A 71 ans, sa parole est toujours attendue. Ottmar Hitzfeld, l'un des cinq entraîneurs à avoir enlevé la Ligue des Champions avec deux clubs, évoque pour Keystone-ATS la reprise de la Bundesliga.
Et aussi les conséquences de la pandémie de COVID-19 sur un sport qui, dit-il, a versé dans bien des excès. Pour l'ancien sélectionneur de l'équipe de Suisse, le football ne sera plus le même que celui du monde d'avant.
Ottmar Hitzfeld, que vous inspire la reprise de la Bundesliga samedi?
«Comme sportif, j'ai accueilli cette nouvelle avec une immense joie. Rien ne s'opposait à cette reprise si les joueurs et les clubs suivaient scrupuleusement les mesures de protection édictées par les instances sanitaires. Il ne faut pas oublier que 55'000 personnes en Allemagne vivent du football. Bien des places de travail seraient en danger si la Bundesliga et la 2e Bundesliga ne reprenaient pas. Des clubs auraient connu la faillite si la saison avait été arrêtée. Et pour la population, cette reprise du football a valeur de symbole dans les temps difficiles que nous connaissons. Je la vois un peu comme une éclaircie qui va faire du bien à tout le monde.»
Cette reprise se fera toutefois à huis clos. Jouer dans un stade vide est-il si difficile?
«Les joueurs se nourrissent habituellement de la pression du public. Mais ils doivent désormais rechercher en eux cette adrénaline qui fait la différence. C'est un immense défi qui se présente pour eux. A l'entraîneur aussi de les aider à réaliser ce travail mental en multipliant les entretiens individuels.»

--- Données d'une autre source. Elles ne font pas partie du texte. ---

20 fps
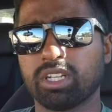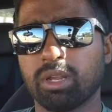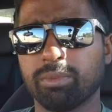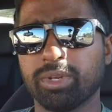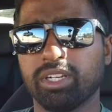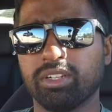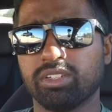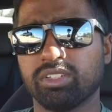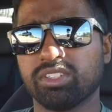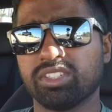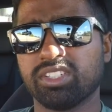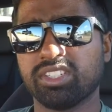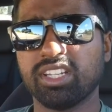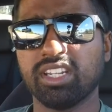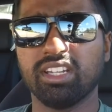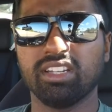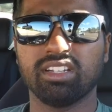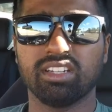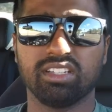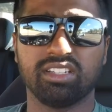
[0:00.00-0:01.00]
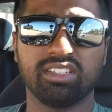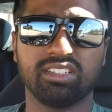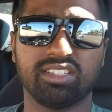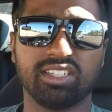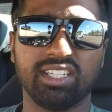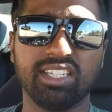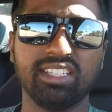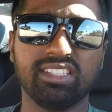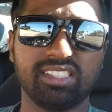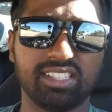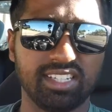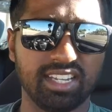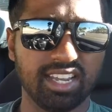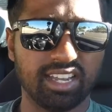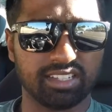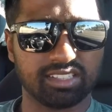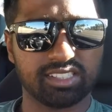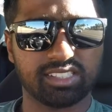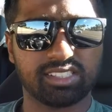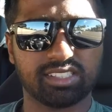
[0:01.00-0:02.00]
coming into the scene is
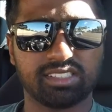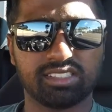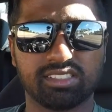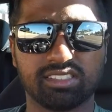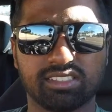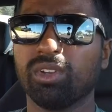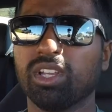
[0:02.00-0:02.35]
ECS.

Quels effets ont et auront la pandémie du coronavirus sur le football?
«Toutes les personnes qui vivent du football doivent en quelque sorte se réinventer. Il faut trouver un nouveau modèle économique pour supporter le huis clos et pour anticiper la perte éventuelle de sponsors. Le football doit désormais retrouver le sens des réalités. Le temps des transferts insensés doit être révolu. Les joueurs ne doivent plus se cacher derrière des agents qui demandent l'impossible avant de signer un contrat. Mais je veux croire que cette crise va permettre à des acteurs raisonnables du football de s'imposer pour remettre de l'ordre dans la maison.»
L'heure n'est-il pas de se tourner pleinement vers la formation?
«Absolument. Il faut trouver des voies nouvelles et l'une d'entre elles commande de miser bien davantage sur la relève. Les clubs doivent mieux prospecter le marché intérieur. Je pense que de nombreuses équipes vont présenter un nouveau visage assez rapidement. Mais la question est de savoir si ce recours à la formation sera toujours de mise quand des temps meilleurs reviendront.»
Mais la situation traversée aujourd'hui par le football ne vous effraie-t-elle pas?
«Non, même si je suis soulagé d'être à la retraite depuis six ans. Aujourd'hui, le job de l'entraîneur est vraiment très complexe, très ardu, en raison du cahier des charges qui peut être le sien. Prenons la reprise de la Bundesliga: après une telle coupure, il y a fort à parier que de nombreux joueurs vont se blesser pour placer très vite les entraîneurs dans des situations impossibles. Pour revenir à mon cas personnel, mettre un terme à ma carrière en 2014 après la Coupe du monde au Brésil fut un choix judicieux. Je ne vis plus sous la pression des résultats. Je peux vraiment profiter du football comme un spectateur privilégié. Même si j'ai connu de très grands moments dans ma carrière, le fait de pouvoir aujourd’hui me promener tous les jours avec mon épouse l’esprit libre n'a pas de prix.»